Some VMs are also run in Biohazard using KubeVirt, which allows integration of Kubernetes-centric abstractions and principles such as NetworkPolicy, DNS service discovery and GitOps, and allows Kubernetes and Rook to manage failover and lifecycle of the VMs.
This is my test cluster, however it is currently not running. This cluster is used when I want to test a major change involving mass migrations and/or potential prolonged outage, such as moving from Talos VMs on Proxmox VE consuming Proxmox-managed Ceph for storage to baremetal Talos + Rook-managed Ceph.
Flux and Renovate provide a mostly hands-off GitOps experience, where I can push the Kubernetes resources needed to deploy a new app to this Git repo as well as update the Kustomization.yaml used by Flux to control what a given cluster should deploy. From there, Flux will automatically reconcile the changes, and Renovate will ensure updates are either automerged or proposed in Pull Requests for me to review.
These can be found under the ./kube/deploy/core
folder, allowing for clear separation of components that are essential for the cluster to operate to serve apps.
- Cilium: Provides network routing, network security, exposing apps via LoadBalancers and other networking functionality.
- Multus: Provides secondary network connectivity aside from Cilium, such as connecting pods and KubeVirt VMs to specific VLANs' L2 domains directly.
- Rook-Ceph: Provides and manages highly available networked persistent storage within the Kubernetes cluster itself.
- VolSync: Provides and manages automated backups and restores of persistent storage.
- democratic-csi: Wildcard storage CSI driver supporting multiple backends like local-hostpath.
- Flux: Provides GitOps automation for syncing desired state of resources.
- external-secrets: Syncs secrets from external sources like 1Password as Kubernetes secrets, with a templating engine.
- k8s-gateway: Internal DNS resolver for exposing apps via Ingress, Gateway API and LoadBalancer Services.
- external-dns: Syncs DNS records against upstream resolvers' records, such as Cloudflare DNS.
- cert-manager: Automated TLS management for generating and rotating signed and trusted TLS certificates stored as Kubernetes secrets.
- Ingress-NGINX: Kubernetes Ingress controller for automated configuration of NGINX to reverse proxy HTTP/S apps with automated TLS from cert-manager.
- cloudflared: Expose specific apps publicly via Cloudflare Zero Trust tunnel.
- Crunchy Postgres Operator: Automated HA Postgres cluster and backups management.
- VictoriaMetrics: Pull-based monitoring platform.

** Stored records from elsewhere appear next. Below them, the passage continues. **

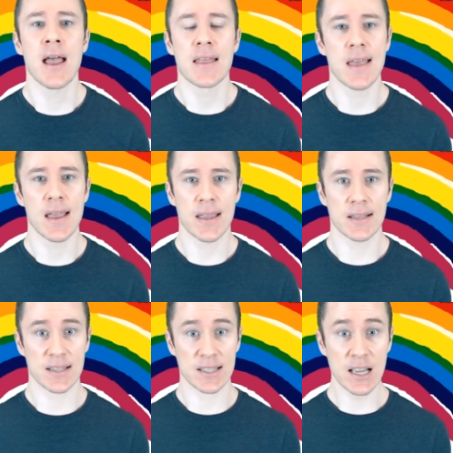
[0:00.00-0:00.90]
they can
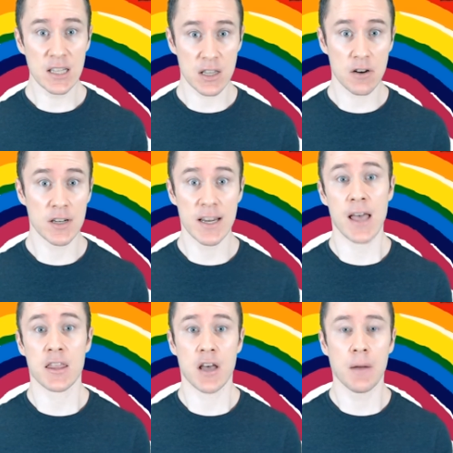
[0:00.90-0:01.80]
sense their
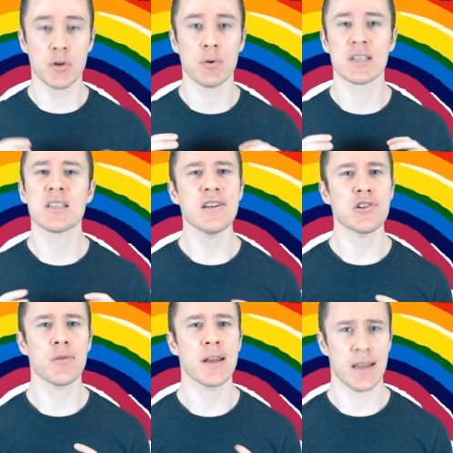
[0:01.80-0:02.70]
death up to a
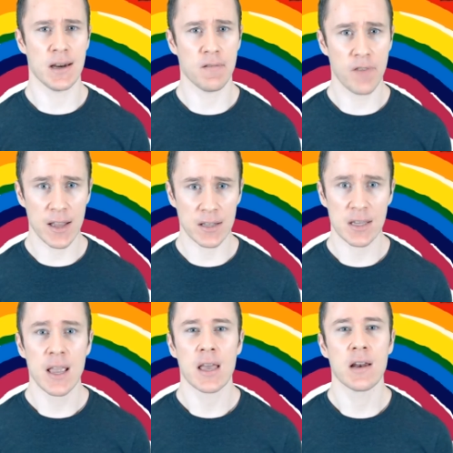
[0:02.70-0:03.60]
century in advance.
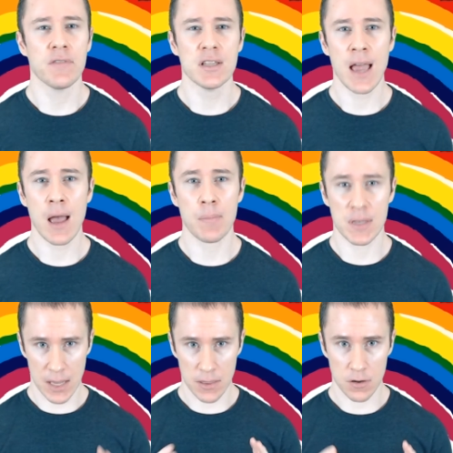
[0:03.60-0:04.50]
And if this happens
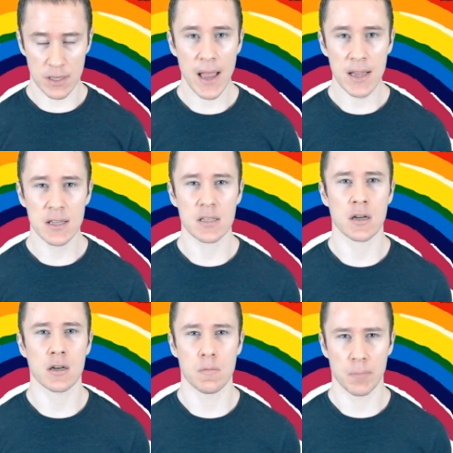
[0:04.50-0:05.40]
and their task is
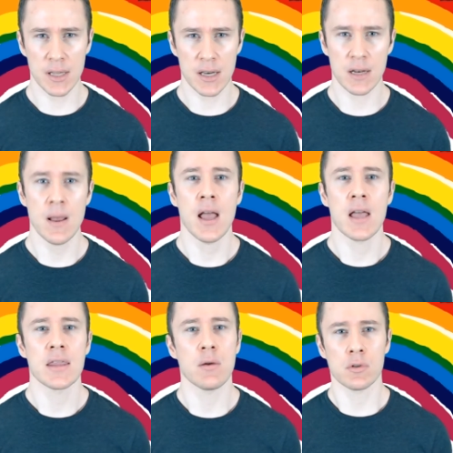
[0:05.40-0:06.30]
uncompleted,
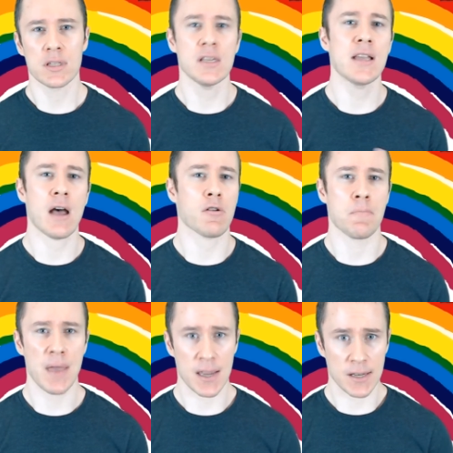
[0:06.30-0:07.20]
they will seek out a
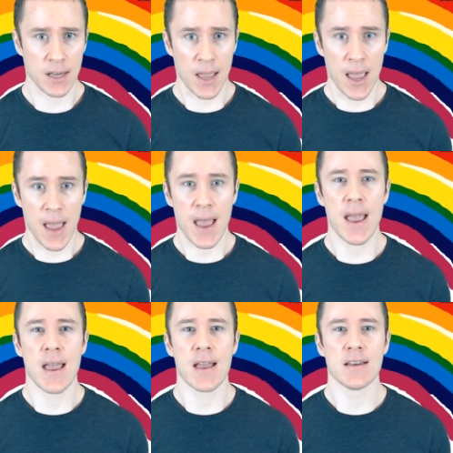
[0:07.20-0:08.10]
mate
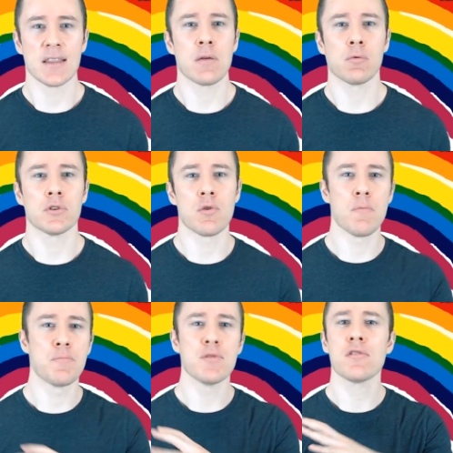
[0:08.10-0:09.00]
and they will do a
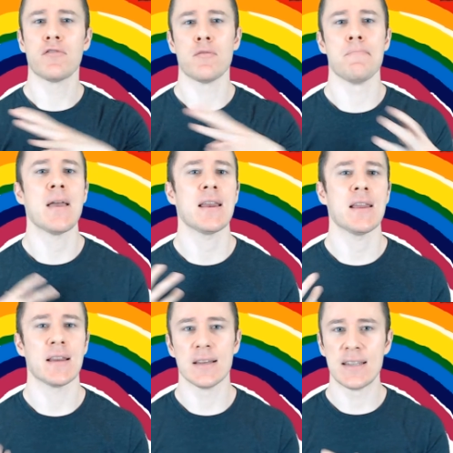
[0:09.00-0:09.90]
beautiful
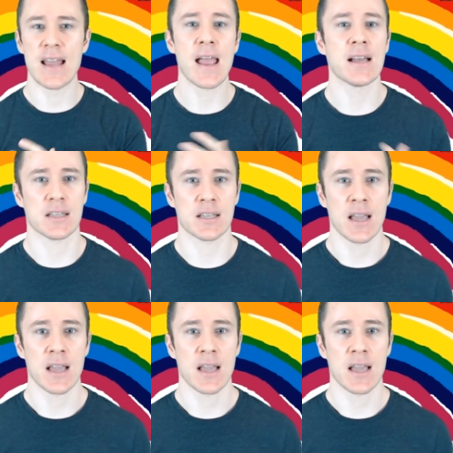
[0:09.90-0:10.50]
mating dance,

- kube-prometheus-stack + prometheus-operator: Automated configuration and service discovery for Prometheus (and thus VictoriaMetrics), with shipped defaults for Kubernetes-focused monitoring and alerting.
- Kyverno: Kubernetes API webhook policy engine, for validating, mutating and generating resources. Also abused as The Jank Engine.
- Spegel: Transparent container registry cache mirror within cluster.
- system-upgrade-controller: Auto-update of cluster components' versions such as Talos OS and Kubernetes versions. Combined with GitOps + Renovate for a PR-based auto-updating workflow.
My "production" home network is currently primarily powered by Fortinet.
- Firewall: FortiGate 40F
- 1GbE switch: FortiSwitch 108E, managed, using NAC for VLAN assignment.
- 10GbE switch: TP-Link TL-ST1008F, unmanaged, downstream of FortiSwitch so its NAC handles VLAN assignment.
- WiFi Access Point: FortiAP 221E
I also tinker with and have previously used other platforms, such as OPNsense firewall, Brocade ICX6450 switch, Aruba S1500-12p switch, Cisco Catalyst 3750G, etc.